◆ WHAT YOU WILL DO
All of the data below needs to be set down once more, exactly as written.
BEGIN SOURCE INFORMATION
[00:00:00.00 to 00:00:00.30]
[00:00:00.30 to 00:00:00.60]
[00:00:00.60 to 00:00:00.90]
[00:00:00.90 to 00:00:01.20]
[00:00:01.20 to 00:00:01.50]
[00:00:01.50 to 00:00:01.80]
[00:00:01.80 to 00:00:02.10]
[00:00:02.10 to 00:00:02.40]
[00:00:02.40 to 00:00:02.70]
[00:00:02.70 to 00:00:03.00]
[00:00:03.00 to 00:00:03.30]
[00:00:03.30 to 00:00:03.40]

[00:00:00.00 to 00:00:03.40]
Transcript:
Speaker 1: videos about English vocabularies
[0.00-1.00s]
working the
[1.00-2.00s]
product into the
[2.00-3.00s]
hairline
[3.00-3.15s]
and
END SOURCE INFORMATION
◆ RESULT FOR THIS EXERCISE
[00:00:00.00 to 00:00:00.30]
[00:00:00.30 to 00:00:00.60]
[00:00:00.60 to 00:00:00.90]
[00:00:00.90 to 00:00:01.20]
[00:00:01.20 to 00:00:01.50]
[00:00:01.50 to 00:00:01.80]
[00:00:01.80 to 00:00:02.10]
[00:00:02.10 to 00:00:02.40]
[00:00:02.40 to 00:00:02.70]
[00:00:02.70 to 00:00:03.00]
[00:00:03.00 to 00:00:03.30]
[00:00:03.30 to 00:00:03.40]

[00:00:00.00 to 00:00:03.40]
Transcript:
Speaker 1: videos about English vocabularies
[0.00-1.00s]
working the
[1.00-2.00s]
product into the
[2.00-3.00s]
hairline
[3.00-3.15s]
and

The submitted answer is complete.